Secretary Paulson never adequately explained how, exactly, the government’s purchase of toxic mortgage backed securities was supposed to address the under capitalization problem. The other glaring problem with the Paulson plan: there was virtually no chance taxpayers would ever recover much of the $700 billion. In order for Treasury’s purchase of toxic mortgage backed securities to actually provide any assistance to banks, the government would have to overpay — i.e. pay more than the market price for the troubled assets.
The only way the government could ever recover some of its money would be if the toxic assets it purchased were actually undervalued by the market.
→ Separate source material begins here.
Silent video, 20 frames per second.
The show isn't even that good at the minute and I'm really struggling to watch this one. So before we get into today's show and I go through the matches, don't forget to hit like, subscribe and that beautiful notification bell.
This premise would rely on the assumption that Treasury officials have a better understanding of market conditions than the general public. After the Treasury Department spent the last several years denying the existence of a problem with credit markets, any plan that relies upon Treasury’s omniscience should raise all sorts of red flags.
Thankfully, despite Paulson’s resistance, Democratic leaders in Congress made sure the bailout bill included a provision which granted authority to partially nationalize banks. Yet, Paulson clearly did not ask for — and did not want — authority for a capital injection. The AP writes:
When asked during congressional hearings three weeks ago about providing new capital to banks, Paulson dismissed the idea, saying he preferred “market mechanisms” like his proposal to remove troubled mortgage-related assets from banks’ balance sheets.
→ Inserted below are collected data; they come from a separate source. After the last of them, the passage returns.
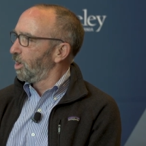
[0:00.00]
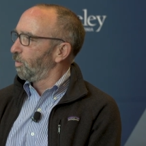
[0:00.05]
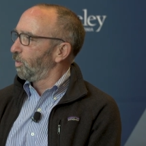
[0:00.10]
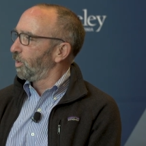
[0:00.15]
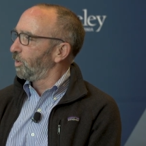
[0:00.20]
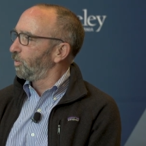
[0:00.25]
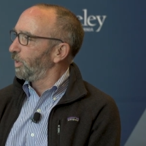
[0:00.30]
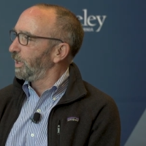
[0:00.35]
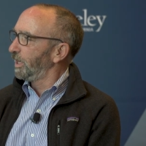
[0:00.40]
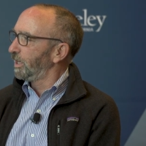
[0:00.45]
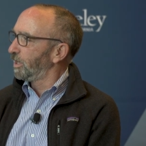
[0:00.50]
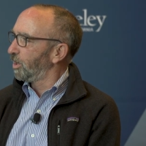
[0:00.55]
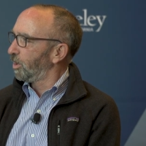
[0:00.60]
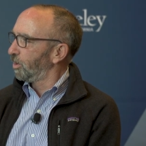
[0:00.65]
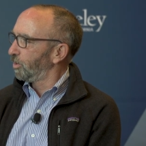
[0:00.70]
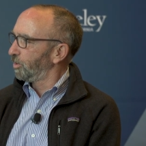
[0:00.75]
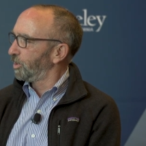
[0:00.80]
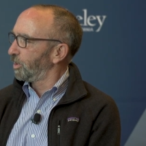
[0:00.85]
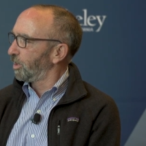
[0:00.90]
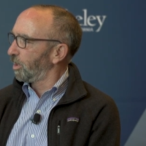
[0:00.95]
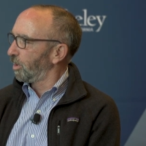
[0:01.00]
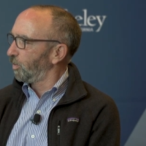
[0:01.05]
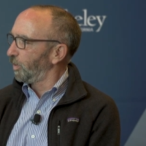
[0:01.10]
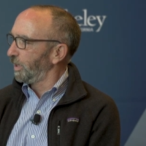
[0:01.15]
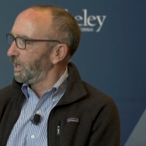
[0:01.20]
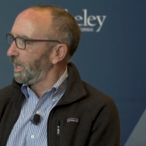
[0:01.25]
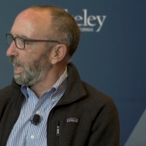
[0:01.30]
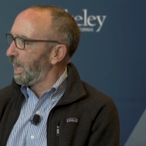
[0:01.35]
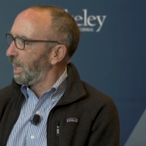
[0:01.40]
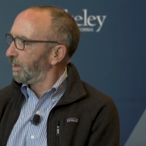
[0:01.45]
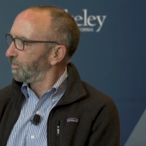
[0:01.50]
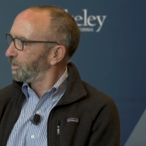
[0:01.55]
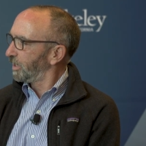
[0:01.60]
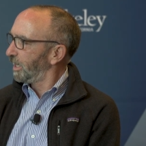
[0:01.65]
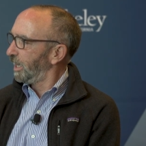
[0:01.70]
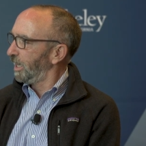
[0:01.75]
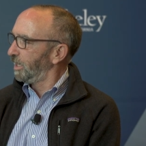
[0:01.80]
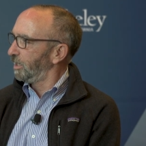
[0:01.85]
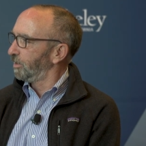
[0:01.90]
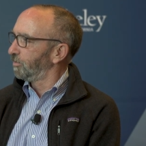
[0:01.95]
when we go there, are we
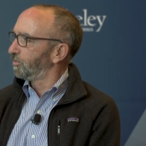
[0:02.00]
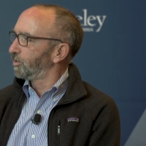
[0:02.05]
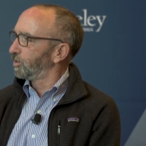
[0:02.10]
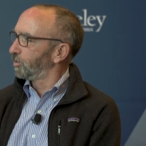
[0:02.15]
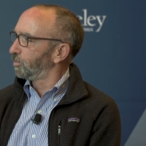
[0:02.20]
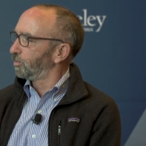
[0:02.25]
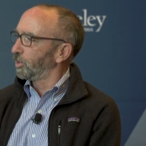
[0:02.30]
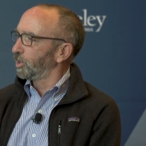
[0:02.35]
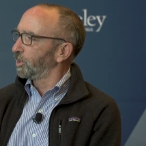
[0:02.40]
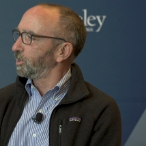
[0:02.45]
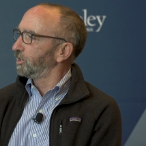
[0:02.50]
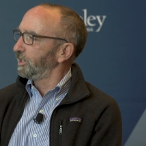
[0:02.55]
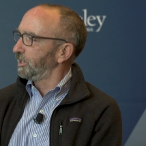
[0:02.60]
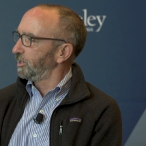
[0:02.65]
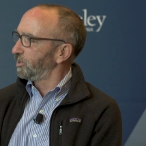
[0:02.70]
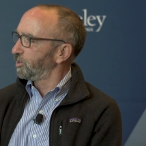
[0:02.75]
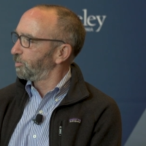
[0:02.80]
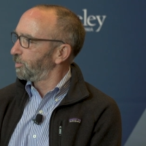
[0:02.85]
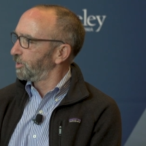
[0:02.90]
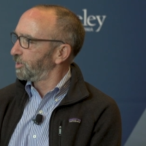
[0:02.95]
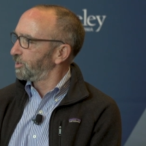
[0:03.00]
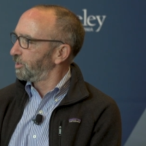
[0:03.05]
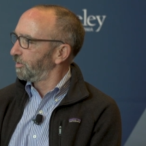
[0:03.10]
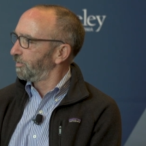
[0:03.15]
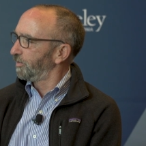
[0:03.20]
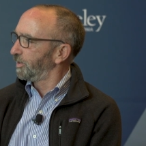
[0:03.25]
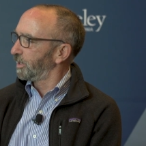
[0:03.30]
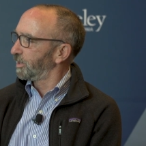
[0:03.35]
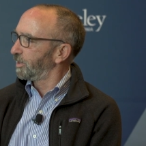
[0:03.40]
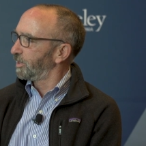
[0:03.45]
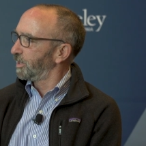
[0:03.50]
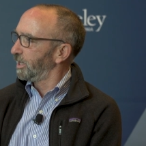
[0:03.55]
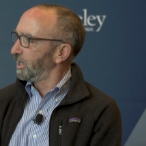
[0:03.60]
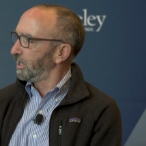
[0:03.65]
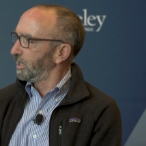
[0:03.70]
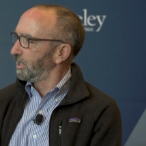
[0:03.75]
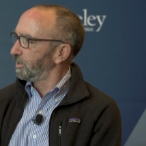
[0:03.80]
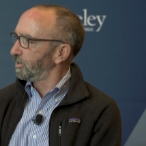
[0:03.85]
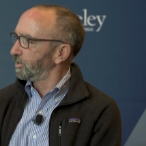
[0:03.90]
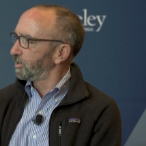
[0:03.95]
advocating for Berkeley specific
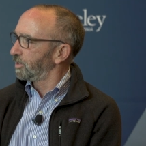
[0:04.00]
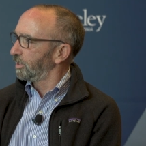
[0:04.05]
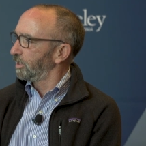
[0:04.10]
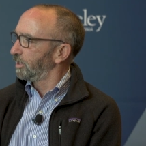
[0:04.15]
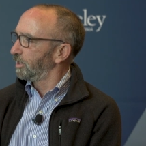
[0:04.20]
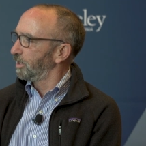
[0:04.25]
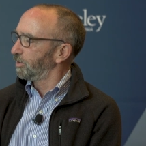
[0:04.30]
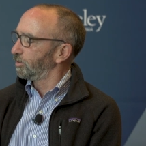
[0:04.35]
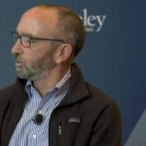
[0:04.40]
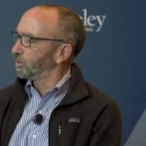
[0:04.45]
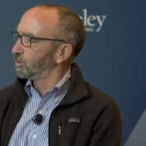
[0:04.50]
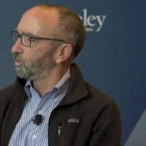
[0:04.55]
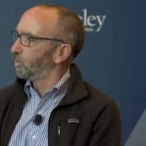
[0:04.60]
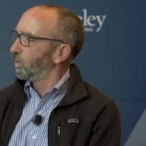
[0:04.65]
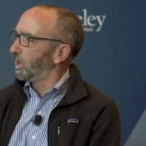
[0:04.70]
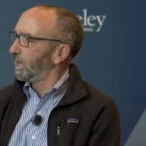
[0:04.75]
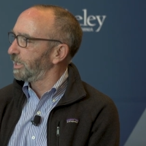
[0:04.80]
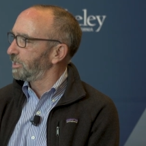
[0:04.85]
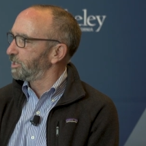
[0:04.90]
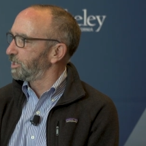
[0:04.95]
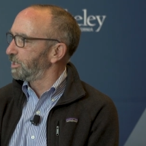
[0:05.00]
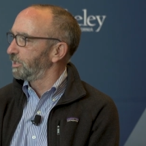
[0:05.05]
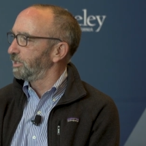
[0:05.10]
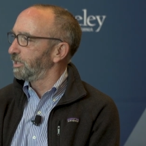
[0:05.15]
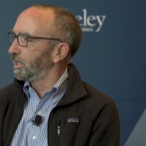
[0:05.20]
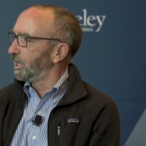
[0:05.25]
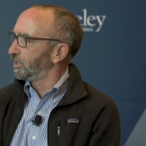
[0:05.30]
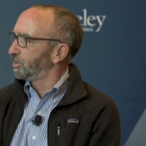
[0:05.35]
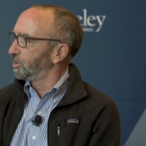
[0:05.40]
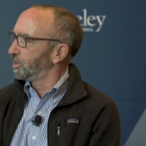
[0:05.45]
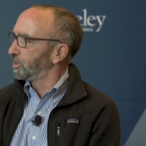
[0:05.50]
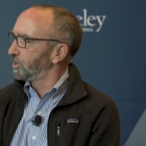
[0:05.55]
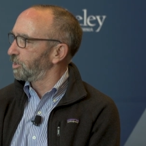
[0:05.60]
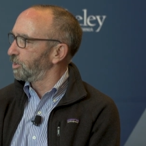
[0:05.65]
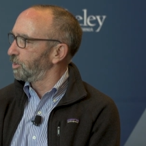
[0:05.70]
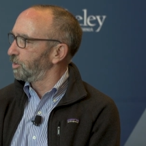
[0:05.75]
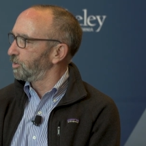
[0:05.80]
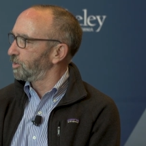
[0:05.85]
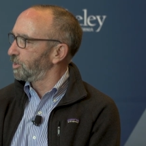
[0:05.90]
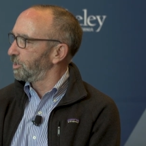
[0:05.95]
things? In other words, why is it not just
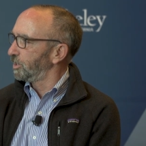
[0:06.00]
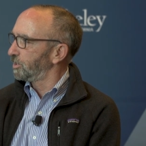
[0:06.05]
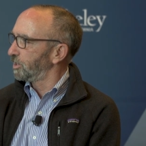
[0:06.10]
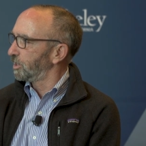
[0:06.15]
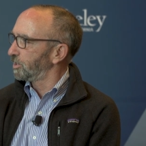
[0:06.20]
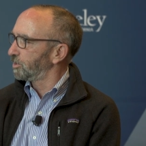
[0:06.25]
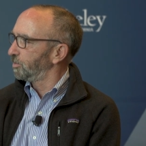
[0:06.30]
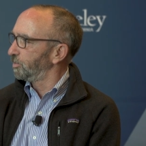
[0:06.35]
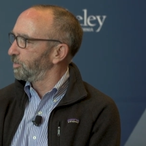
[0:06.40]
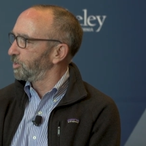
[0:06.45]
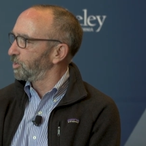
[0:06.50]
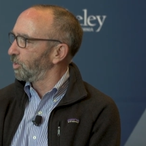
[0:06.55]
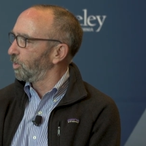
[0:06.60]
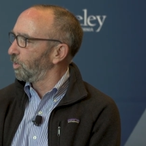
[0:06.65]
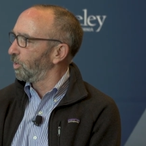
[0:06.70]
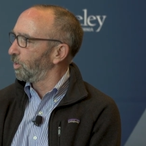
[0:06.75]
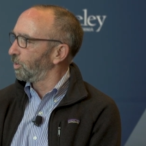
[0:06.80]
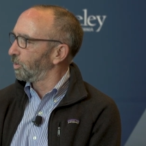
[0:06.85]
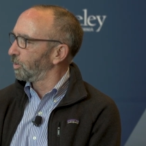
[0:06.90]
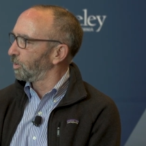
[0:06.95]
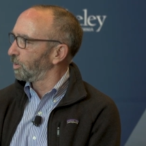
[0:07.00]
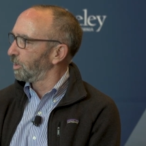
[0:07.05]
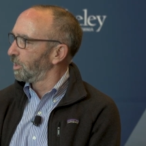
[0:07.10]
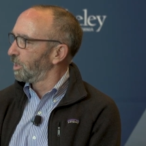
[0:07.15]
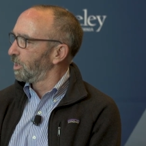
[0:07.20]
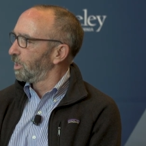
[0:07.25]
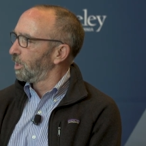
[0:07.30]
the UC system as a whole?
Government injection of capital “is about failure,” he told members of the Senate Banking Committee. “This is about success.”
However, Paulson eventually reversed course. Newsweek explains that “after the markets tanked yet again (and Britain injected its own banks with capital, starting the trend), Paulson finally endorsed [recapitalization] on Oct. 13.”
Treasury Secretary Paulson, former CEO of Goldman Sachs, is certainly intelligent. Yet, it took Paulson three weeks longer than everyone to determine that the crisis called for a capital injection. It seems evident that Paulson’s behavior is the result of his rigid antigovernment ideology. Krugman, who advocated recapitalization from the very beginning, writes:
“It’s hard to avoid the sense that Mr. Paulson’s initial response was distorted by ideology. Remember, he works for an administration whose philosophy of government can be summed up as ‘private good, public bad.”
The AP reports:
The delay in [proceeding with recapitalization] “mostly seems to have been (due to) ideological blinders on Paulson’s part,” said Adam Posen, deputy director of the Peterson Institute for International Economics.
I suppose, given the track record of the Bush administration, we should be thankful that Paulson finally did the right thing and endorsed recapitalization. However, Paulson’s initial refusal to accept recapitalization as the required solution — due to ideological prejudices — raises serious doubts about his competence.